(SOURCE RECORDS begins)

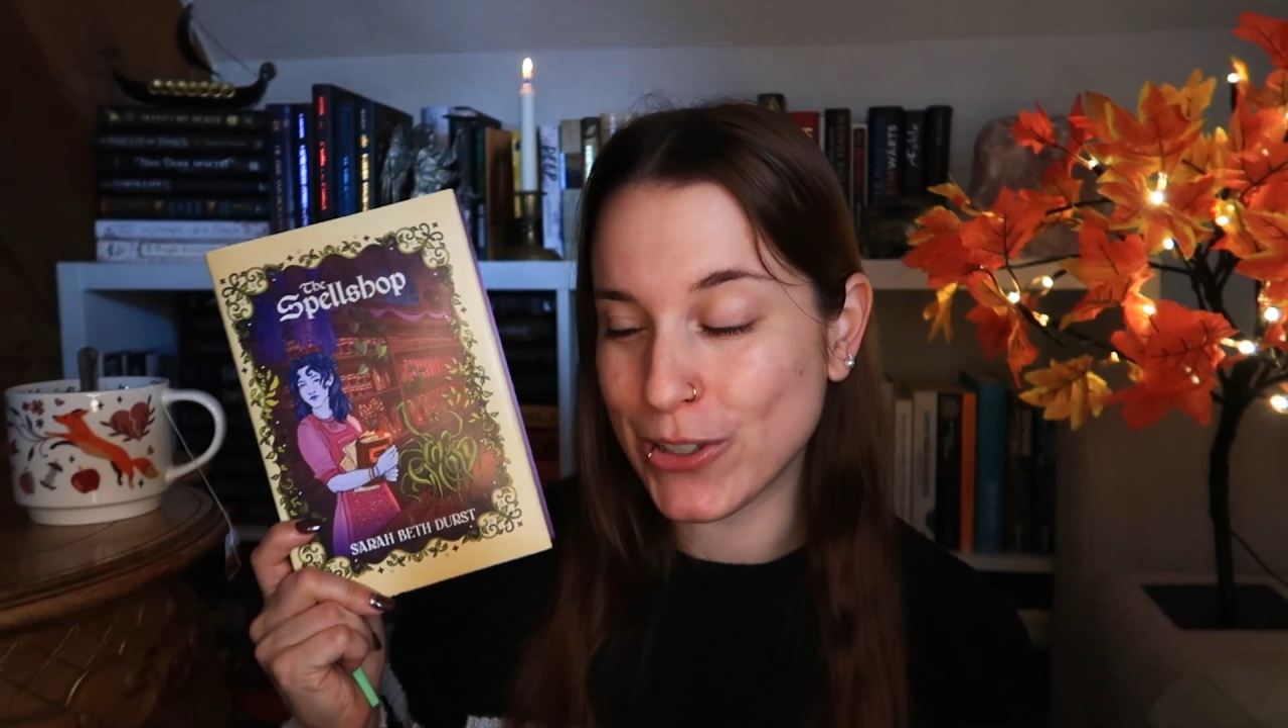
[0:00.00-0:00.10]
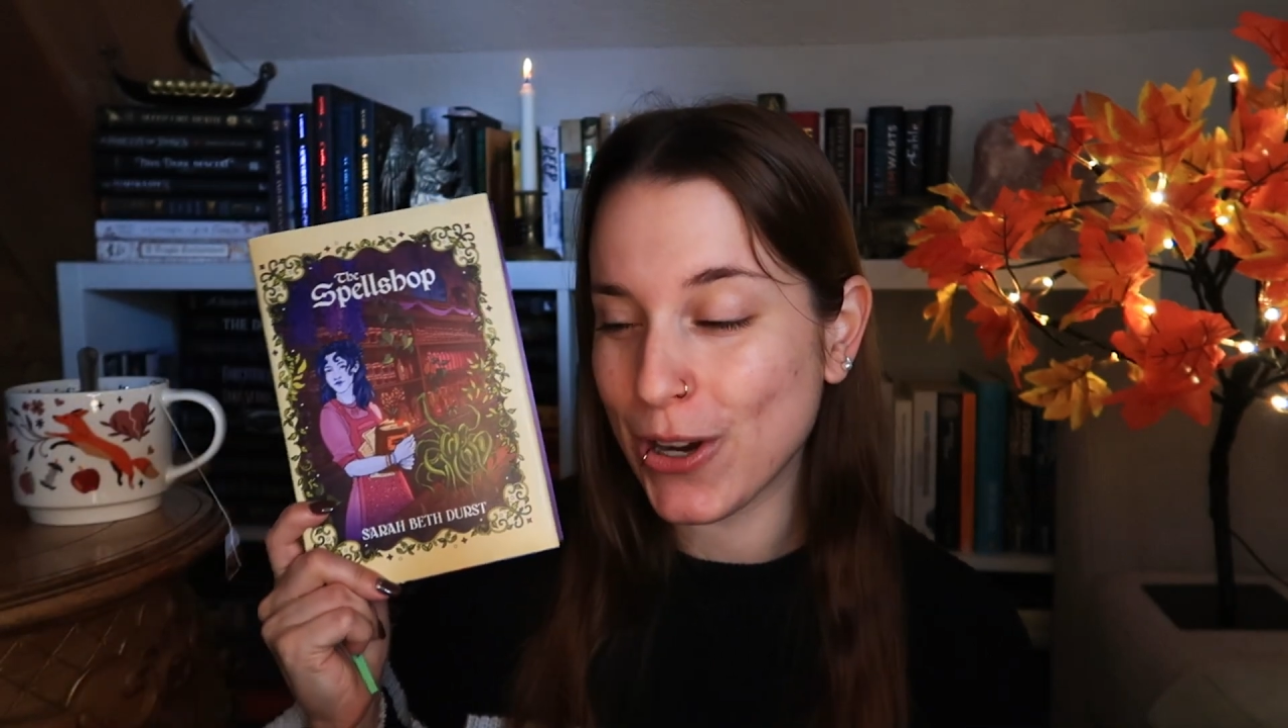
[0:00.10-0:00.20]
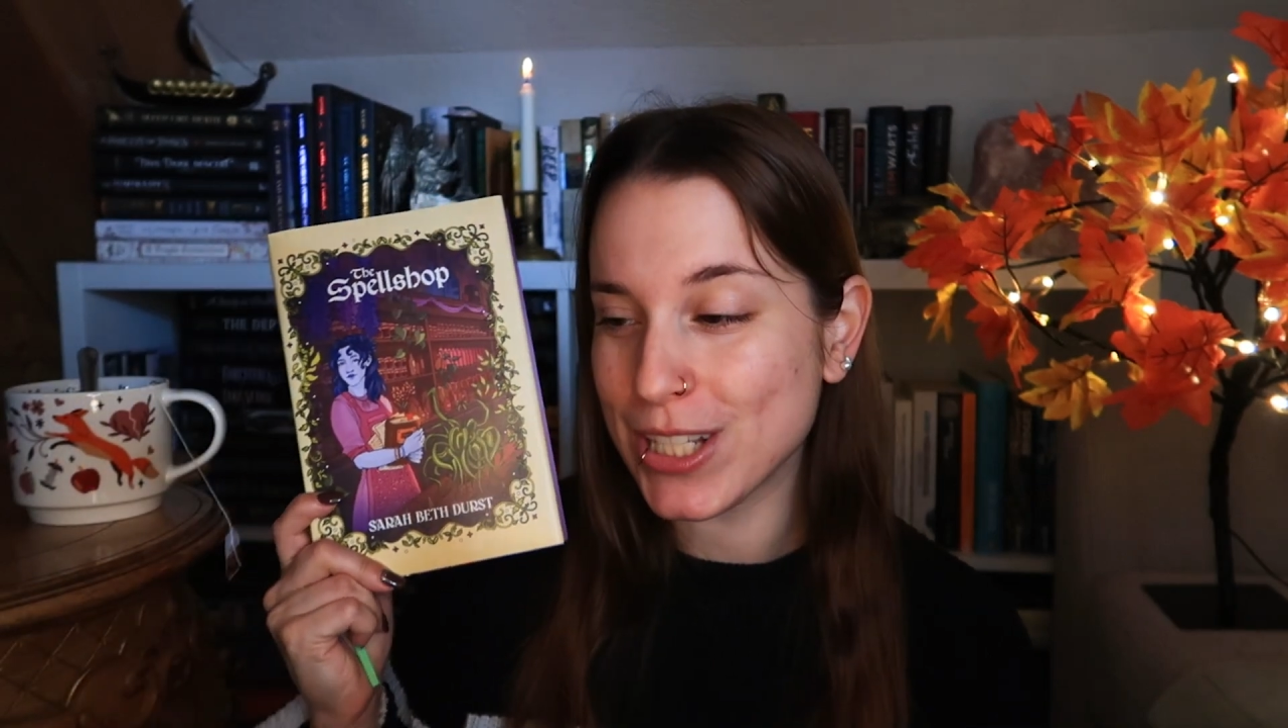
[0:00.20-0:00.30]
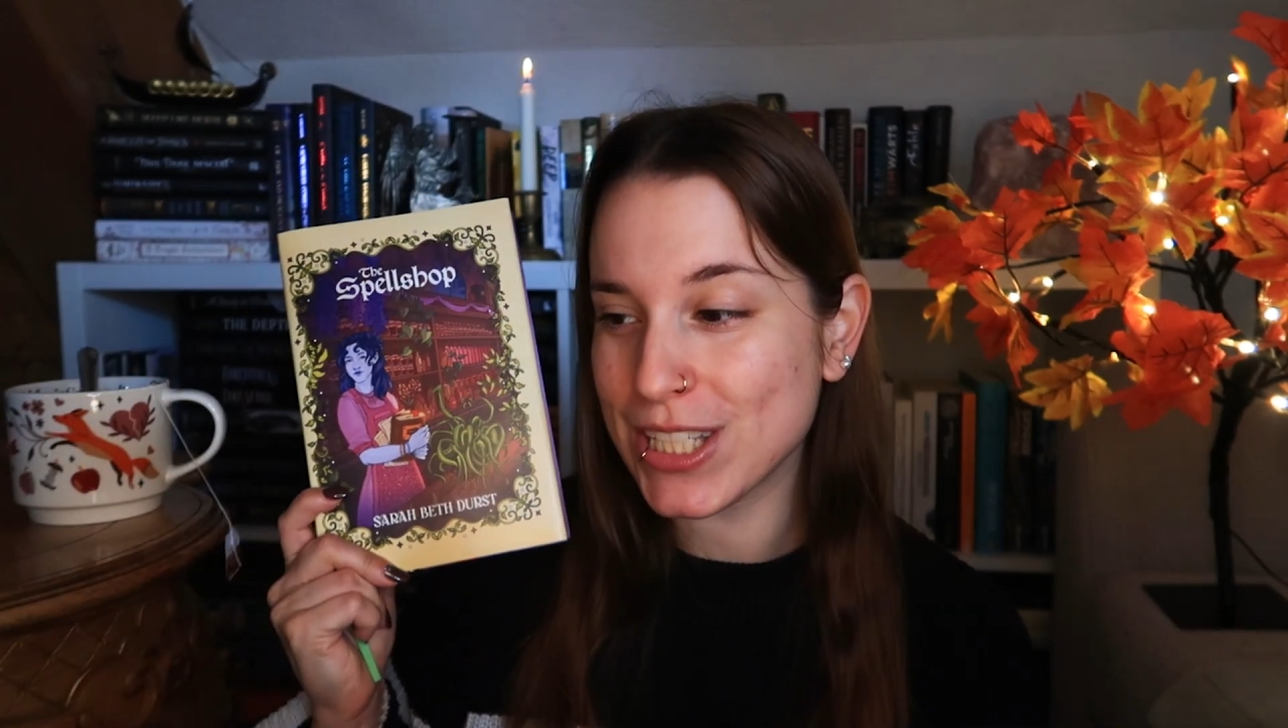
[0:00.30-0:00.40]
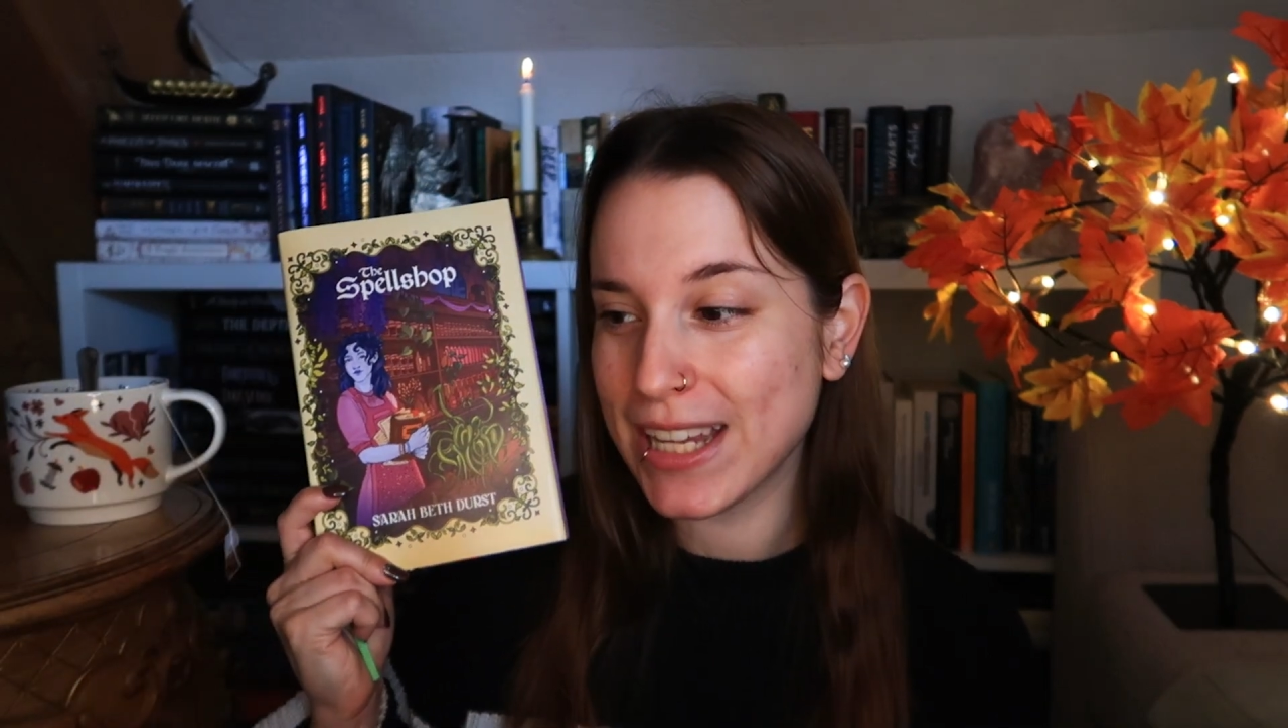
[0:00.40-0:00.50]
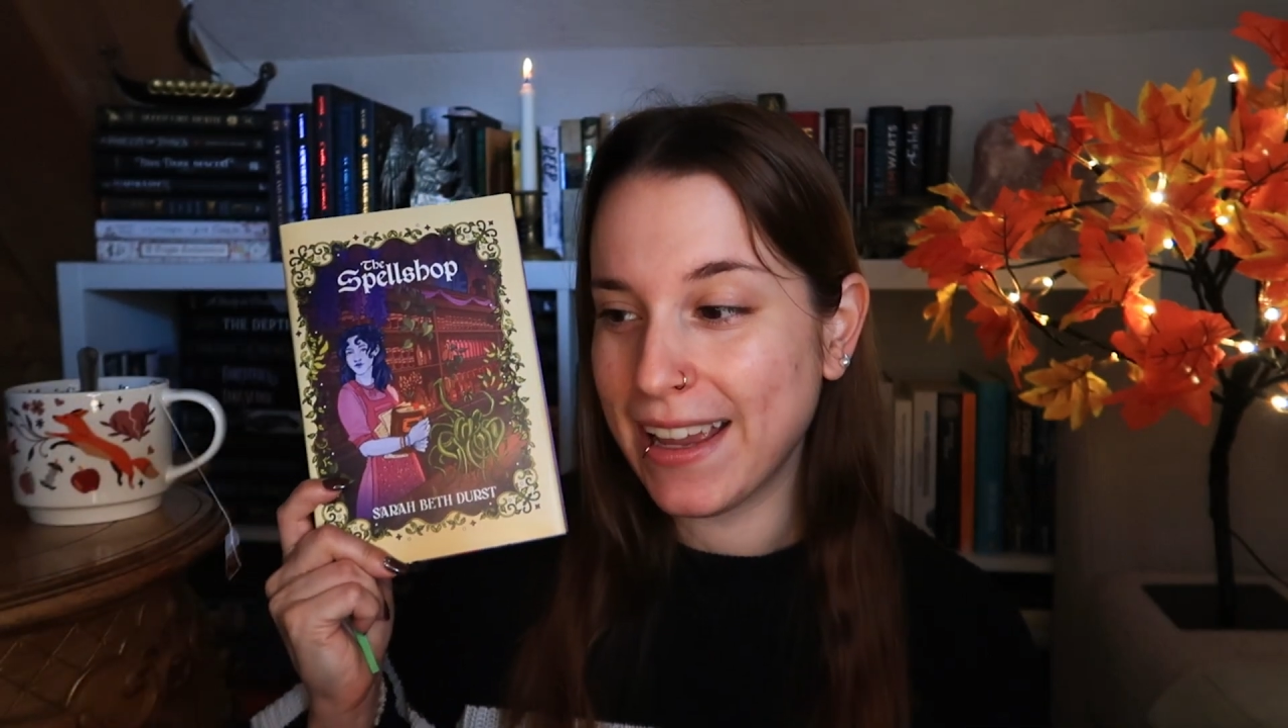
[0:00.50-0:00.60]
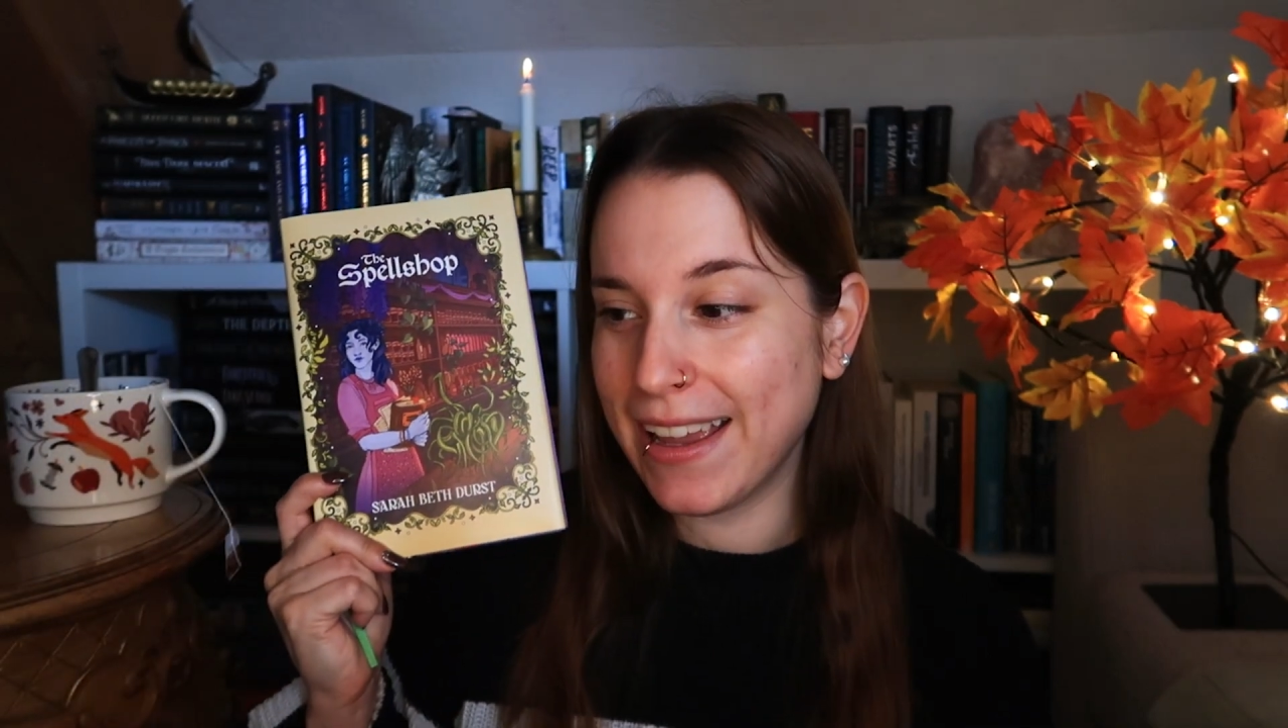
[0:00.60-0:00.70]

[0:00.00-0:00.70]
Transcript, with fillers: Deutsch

(SOURCE RECORDS ends)

• [THE PROBLEM]:
Print the records above exactly, minus pictures.

• [ANSWER TO THIS TASK]:
[0:00.00-0:00.10]
[0:00.10-0:00.20]
[0:00.20-0:00.30]
[0:00.30-0:00.40]
[0:00.40-0:00.50]
[0:00.50-0:00.60]
[0:00.60-0:00.70]

[0:00.00-0:00.70]
Transcript, with fillers: Deutsch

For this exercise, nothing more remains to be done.